> Task prompt:
The entries are to be duplicated exactly, though any picture in them must be omitted.

> Data under study:

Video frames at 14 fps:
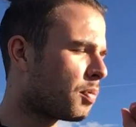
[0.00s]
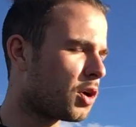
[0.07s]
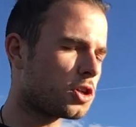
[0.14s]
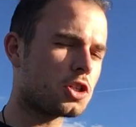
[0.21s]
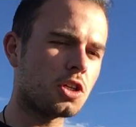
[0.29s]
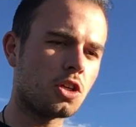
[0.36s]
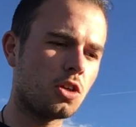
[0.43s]

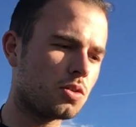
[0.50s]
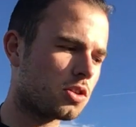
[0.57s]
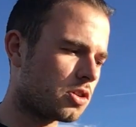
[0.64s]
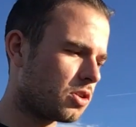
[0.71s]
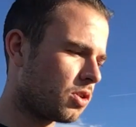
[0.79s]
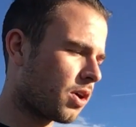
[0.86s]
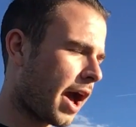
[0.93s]
pushing you
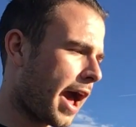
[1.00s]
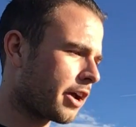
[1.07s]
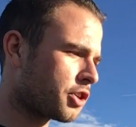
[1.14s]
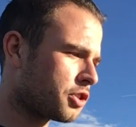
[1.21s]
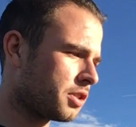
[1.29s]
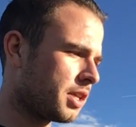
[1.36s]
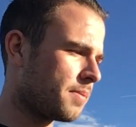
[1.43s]
to
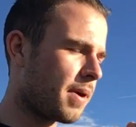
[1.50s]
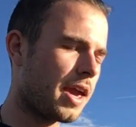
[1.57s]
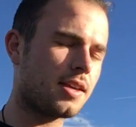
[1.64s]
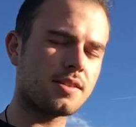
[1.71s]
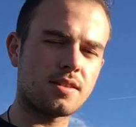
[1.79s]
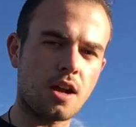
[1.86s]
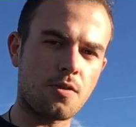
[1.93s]
actually
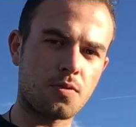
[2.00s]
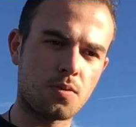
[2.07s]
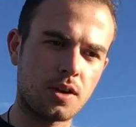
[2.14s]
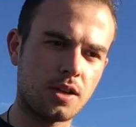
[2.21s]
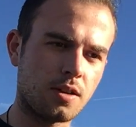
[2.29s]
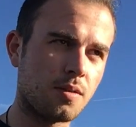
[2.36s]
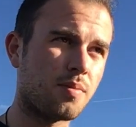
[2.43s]
make stuff
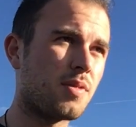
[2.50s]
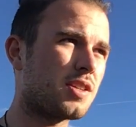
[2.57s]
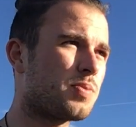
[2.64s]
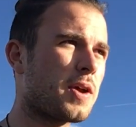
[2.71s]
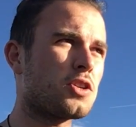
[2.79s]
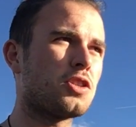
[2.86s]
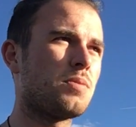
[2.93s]
real,
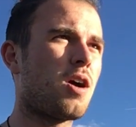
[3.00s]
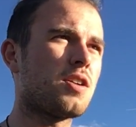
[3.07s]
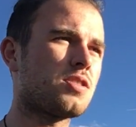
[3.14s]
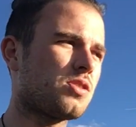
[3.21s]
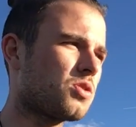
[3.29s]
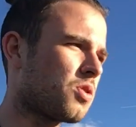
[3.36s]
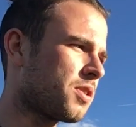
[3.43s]
especially
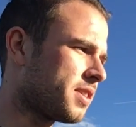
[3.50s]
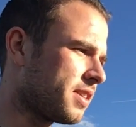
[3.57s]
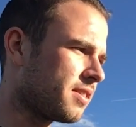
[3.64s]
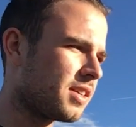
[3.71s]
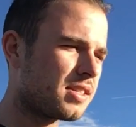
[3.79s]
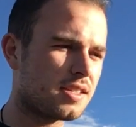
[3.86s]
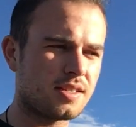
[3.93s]
Mars and Taurus.
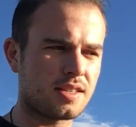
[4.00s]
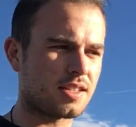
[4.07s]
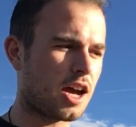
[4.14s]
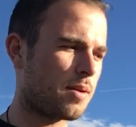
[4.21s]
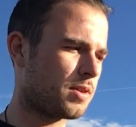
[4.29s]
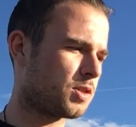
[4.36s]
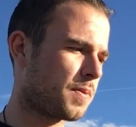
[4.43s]
This is the
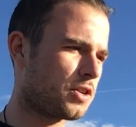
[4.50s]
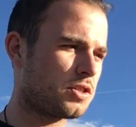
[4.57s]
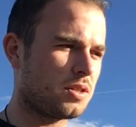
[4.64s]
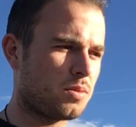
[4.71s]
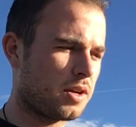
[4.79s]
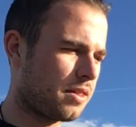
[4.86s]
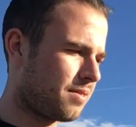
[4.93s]
time,
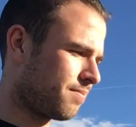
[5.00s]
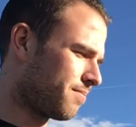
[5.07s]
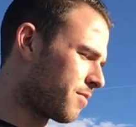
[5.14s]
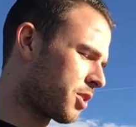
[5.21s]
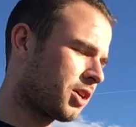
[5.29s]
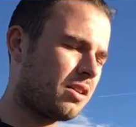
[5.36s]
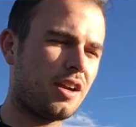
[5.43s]
especially with
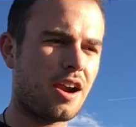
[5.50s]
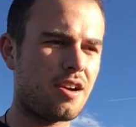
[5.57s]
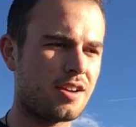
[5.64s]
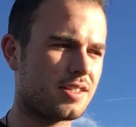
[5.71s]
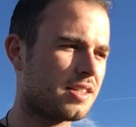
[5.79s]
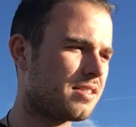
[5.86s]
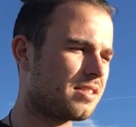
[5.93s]
Mercury and
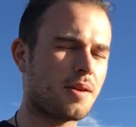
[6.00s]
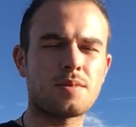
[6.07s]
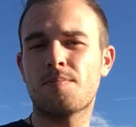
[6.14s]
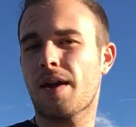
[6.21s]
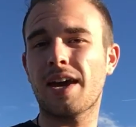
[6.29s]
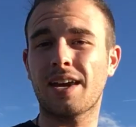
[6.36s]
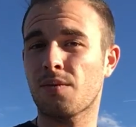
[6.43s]
Aries, this is the time
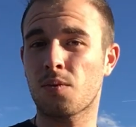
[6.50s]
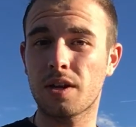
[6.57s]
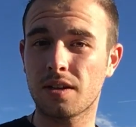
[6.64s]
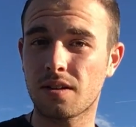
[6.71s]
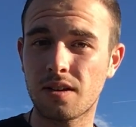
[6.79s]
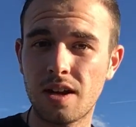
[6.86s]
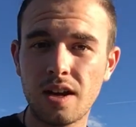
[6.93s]
to make it
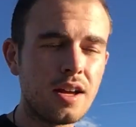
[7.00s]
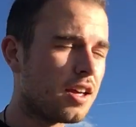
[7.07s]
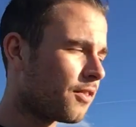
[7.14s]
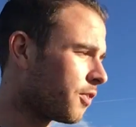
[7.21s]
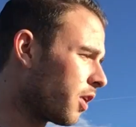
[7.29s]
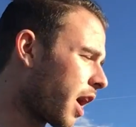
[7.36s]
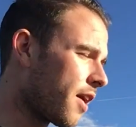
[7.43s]
real.
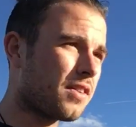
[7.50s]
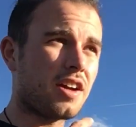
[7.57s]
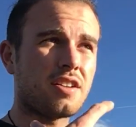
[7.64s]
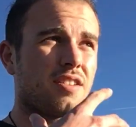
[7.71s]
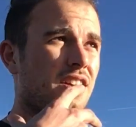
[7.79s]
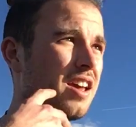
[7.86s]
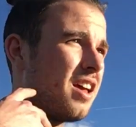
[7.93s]
If you
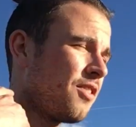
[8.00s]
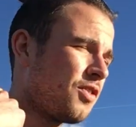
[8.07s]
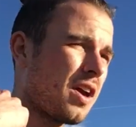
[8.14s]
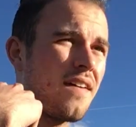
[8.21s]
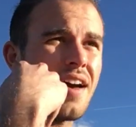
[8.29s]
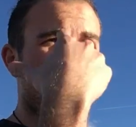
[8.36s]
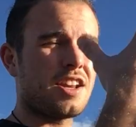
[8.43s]

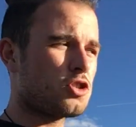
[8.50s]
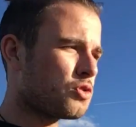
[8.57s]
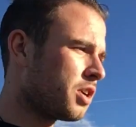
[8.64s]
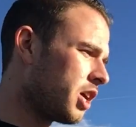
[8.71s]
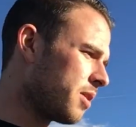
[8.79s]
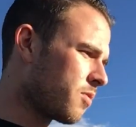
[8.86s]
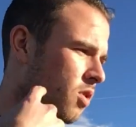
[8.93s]
had a
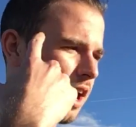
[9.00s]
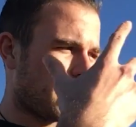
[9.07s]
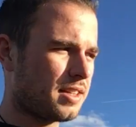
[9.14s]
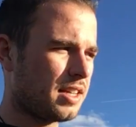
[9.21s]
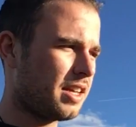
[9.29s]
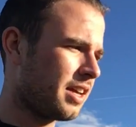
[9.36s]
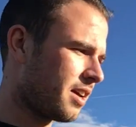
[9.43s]
dream or an
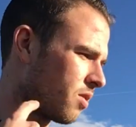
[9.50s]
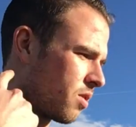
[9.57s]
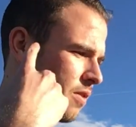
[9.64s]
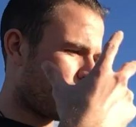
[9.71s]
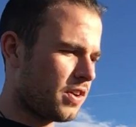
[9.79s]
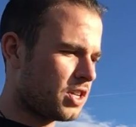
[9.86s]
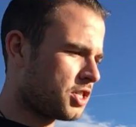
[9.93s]
idea
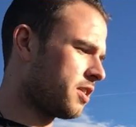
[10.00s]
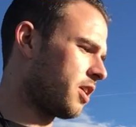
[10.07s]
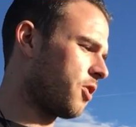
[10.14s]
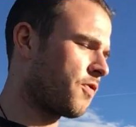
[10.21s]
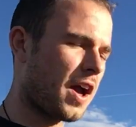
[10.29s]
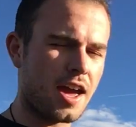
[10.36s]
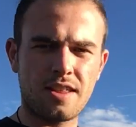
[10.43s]
or a vision
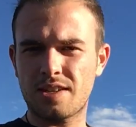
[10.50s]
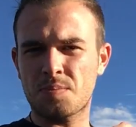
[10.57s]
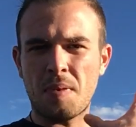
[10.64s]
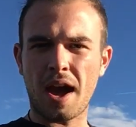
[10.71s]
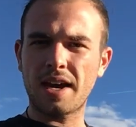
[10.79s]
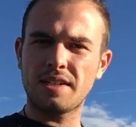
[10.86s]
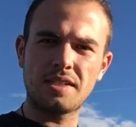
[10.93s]
that you've had in
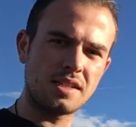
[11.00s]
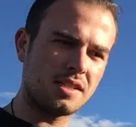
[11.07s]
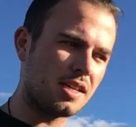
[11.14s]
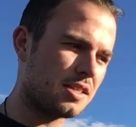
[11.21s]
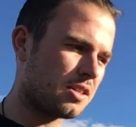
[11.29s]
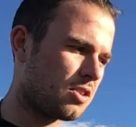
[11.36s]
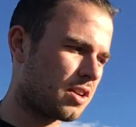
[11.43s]
this Pisces
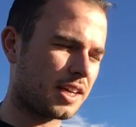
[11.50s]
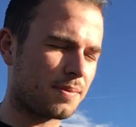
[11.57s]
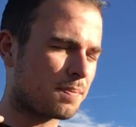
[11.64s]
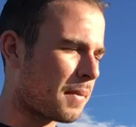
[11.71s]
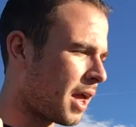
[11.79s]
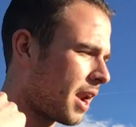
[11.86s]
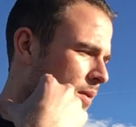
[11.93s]
season, you're
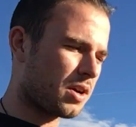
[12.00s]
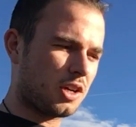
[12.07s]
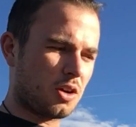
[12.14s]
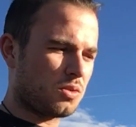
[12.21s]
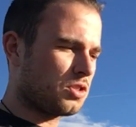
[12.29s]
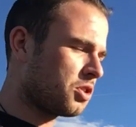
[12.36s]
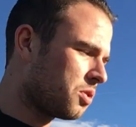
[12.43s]
like, man, I want
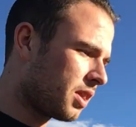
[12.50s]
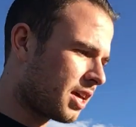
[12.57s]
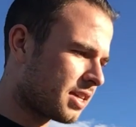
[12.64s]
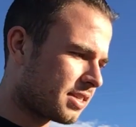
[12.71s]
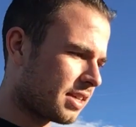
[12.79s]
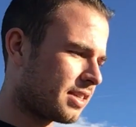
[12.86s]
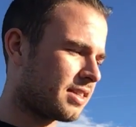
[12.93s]
to go do
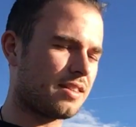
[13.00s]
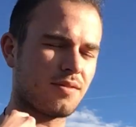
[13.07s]
this.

> Solution for this problem:
Video frames at 14 fps:
[0.00s]
[0.07s]
[0.14s]
[0.21s]
[0.29s]
[0.36s]
[0.43s]

[0.50s]
[0.57s]
[0.64s]
[0.71s]
[0.79s]
[0.86s]
[0.93s]
pushing you
[1.00s]
[1.07s]
[1.14s]
[1.21s]
[1.29s]
[1.36s]
[1.43s]
to
[1.50s]
[1.57s]
[1.64s]
[1.71s]
[1.79s]
[1.86s]
[1.93s]
actually
[2.00s]
[2.07s]
[2.14s]
[2.21s]
[2.29s]
[2.36s]
[2.43s]
make stuff
[2.50s]
[2.57s]
[2.64s]
[2.71s]
[2.79s]
[2.86s]
[2.93s]
real,
[3.00s]
[3.07s]
[3.14s]
[3.21s]
[3.29s]
[3.36s]
[3.43s]
especially
[3.50s]
[3.57s]
[3.64s]
[3.71s]
[3.79s]
[3.86s]
[3.93s]
Mars and Taurus.
[4.00s]
[4.07s]
[4.14s]
[4.21s]
[4.29s]
[4.36s]
[4.43s]
This is the
[4.50s]
[4.57s]
[4.64s]
[4.71s]
[4.79s]
[4.86s]
[4.93s]
time,
[5.00s]
[5.07s]
[5.14s]
[5.21s]
[5.29s]
[5.36s]
[5.43s]
especially with
[5.50s]
[5.57s]
[5.64s]
[5.71s]
[5.79s]
[5.86s]
[5.93s]
Mercury and
[6.00s]
[6.07s]
[6.14s]
[6.21s]
[6.29s]
[6.36s]
[6.43s]
Aries, this is the time
[6.50s]
[6.57s]
[6.64s]
[6.71s]
[6.79s]
[6.86s]
[6.93s]
to make it
[7.00s]
[7.07s]
[7.14s]
[7.21s]
[7.29s]
[7.36s]
[7.43s]
real.
[7.50s]
[7.57s]
[7.64s]
[7.71s]
[7.79s]
[7.86s]
[7.93s]
If you
[8.00s]
[8.07s]
[8.14s]
[8.21s]
[8.29s]
[8.36s]
[8.43s]

[8.50s]
[8.57s]
[8.64s]
[8.71s]
[8.79s]
[8.86s]
[8.93s]
had a
[9.00s]
[9.07s]
[9.14s]
[9.21s]
[9.29s]
[9.36s]
[9.43s]
dream or an
[9.50s]
[9.57s]
[9.64s]
[9.71s]
[9.79s]
[9.86s]
[9.93s]
idea
[10.00s]
[10.07s]
[10.14s]
[10.21s]
[10.29s]
[10.36s]
[10.43s]
or a vision
[10.50s]
[10.57s]
[10.64s]
[10.71s]
[10.79s]
[10.86s]
[10.93s]
that you've had in
[11.00s]
[11.07s]
[11.14s]
[11.21s]
[11.29s]
[11.36s]
[11.43s]
this Pisces
[11.50s]
[11.57s]
[11.64s]
[11.71s]
[11.79s]
[11.86s]
[11.93s]
season, you're
[12.00s]
[12.07s]
[12.14s]
[12.21s]
[12.29s]
[12.36s]
[12.43s]
like, man, I want
[12.50s]
[12.57s]
[12.64s]
[12.71s]
[12.79s]
[12.86s]
[12.93s]
to go do
[13.00s]
[13.07s]
this.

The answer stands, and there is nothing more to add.